→ **Collected data**:
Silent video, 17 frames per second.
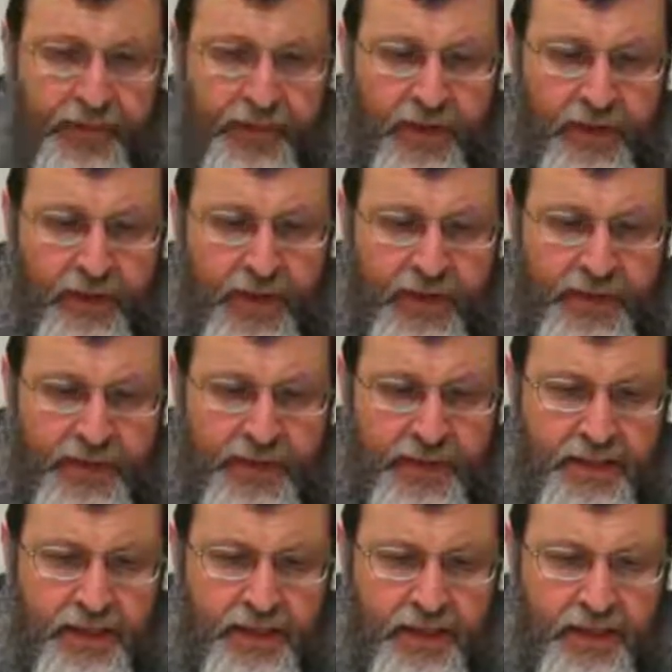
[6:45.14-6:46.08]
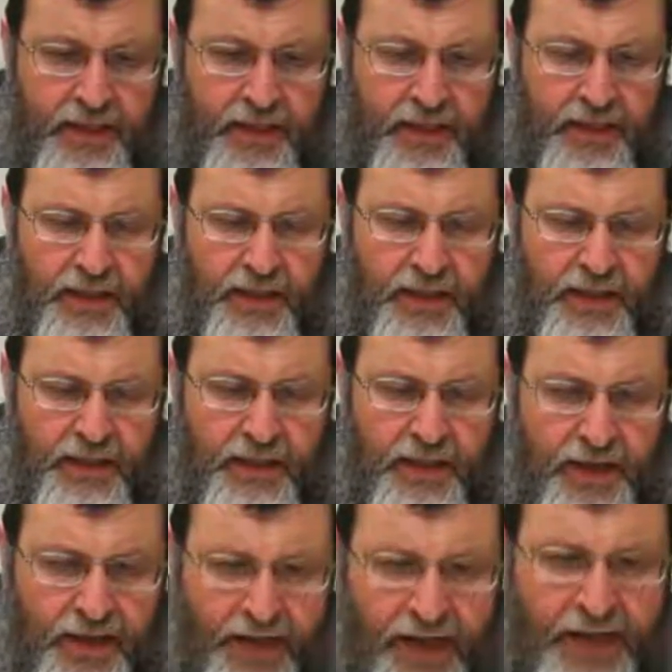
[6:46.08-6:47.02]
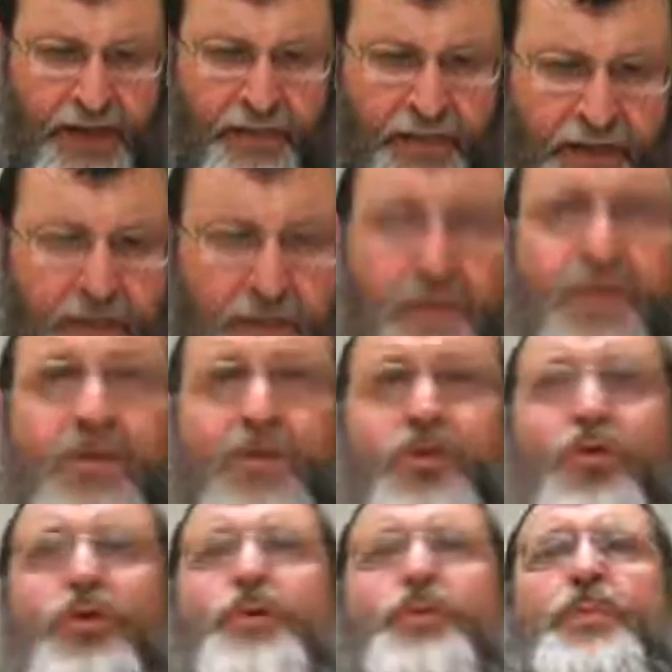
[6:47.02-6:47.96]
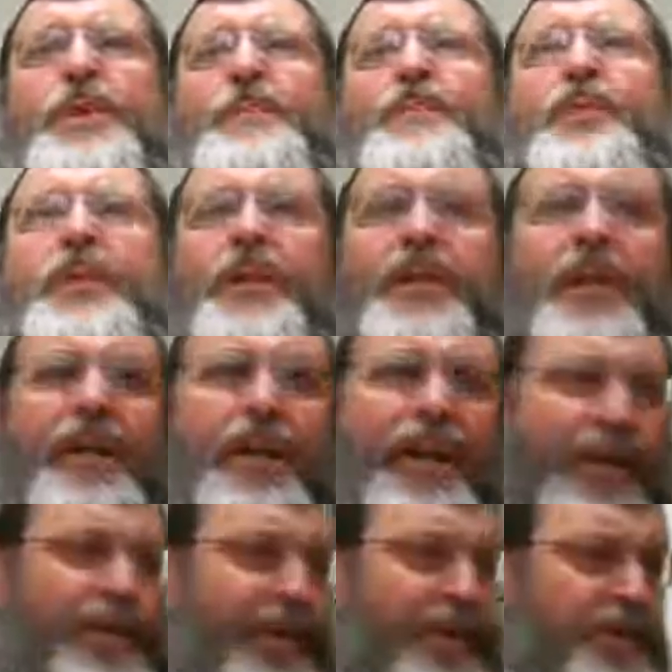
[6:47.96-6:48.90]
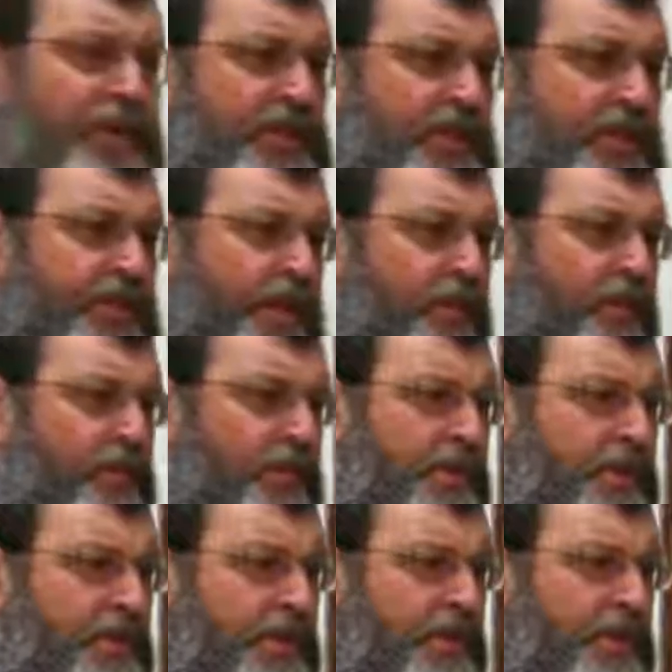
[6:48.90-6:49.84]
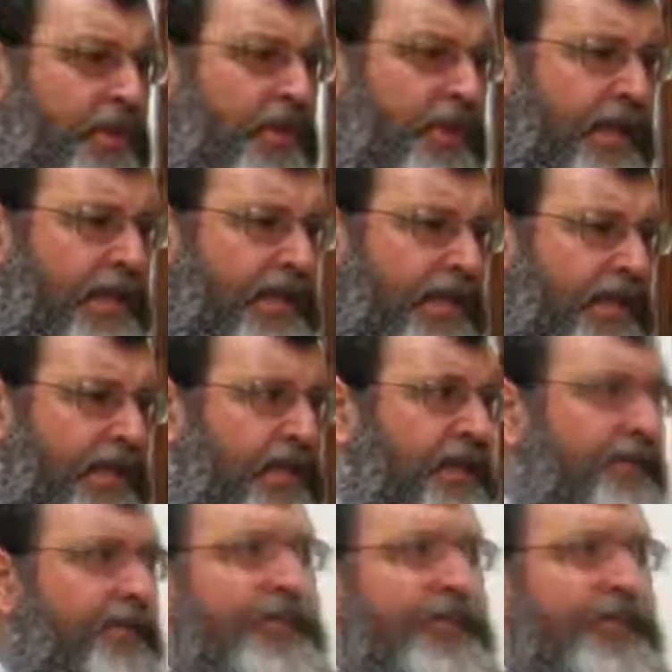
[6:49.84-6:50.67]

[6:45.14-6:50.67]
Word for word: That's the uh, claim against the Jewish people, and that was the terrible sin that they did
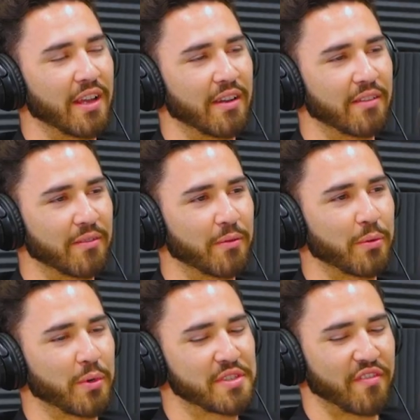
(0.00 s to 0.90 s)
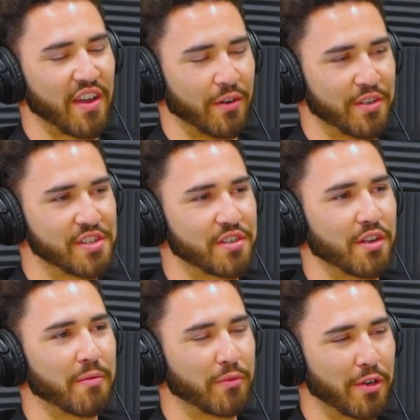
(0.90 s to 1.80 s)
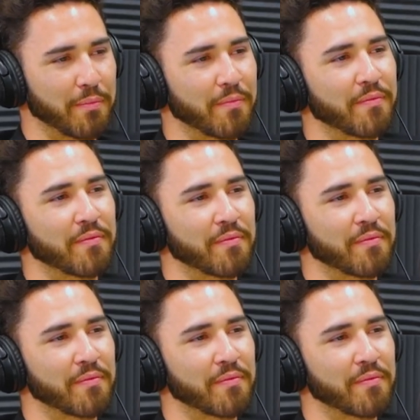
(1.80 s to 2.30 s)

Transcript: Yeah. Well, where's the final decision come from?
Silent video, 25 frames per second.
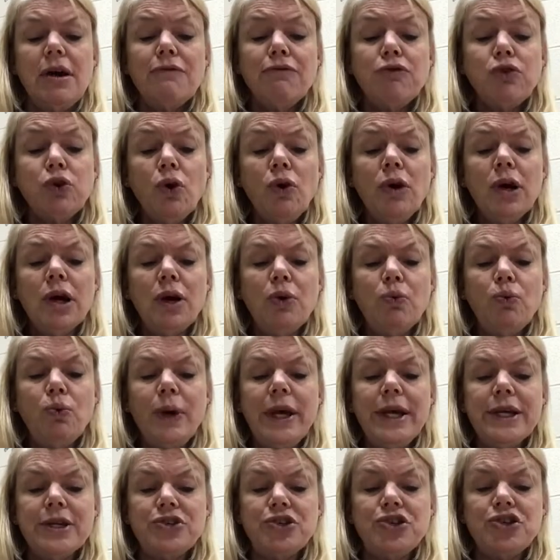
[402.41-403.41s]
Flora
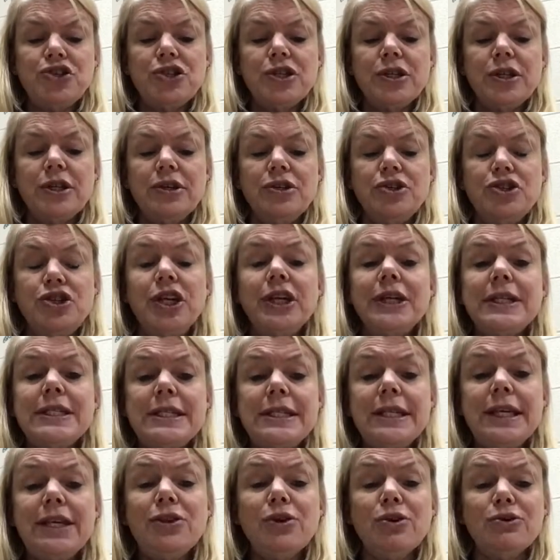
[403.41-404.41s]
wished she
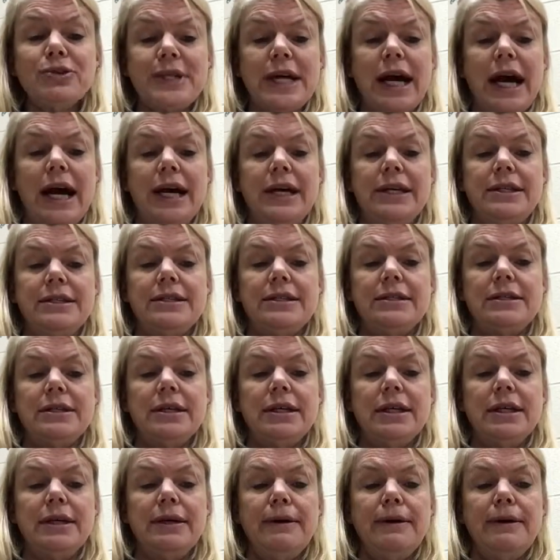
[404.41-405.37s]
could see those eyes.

→ **TASK REQUIREMENTS**: Say how many lines of the data hold the string "second", with no other words in your reply.

→ **REPLY TO THE EXERCISE**: 2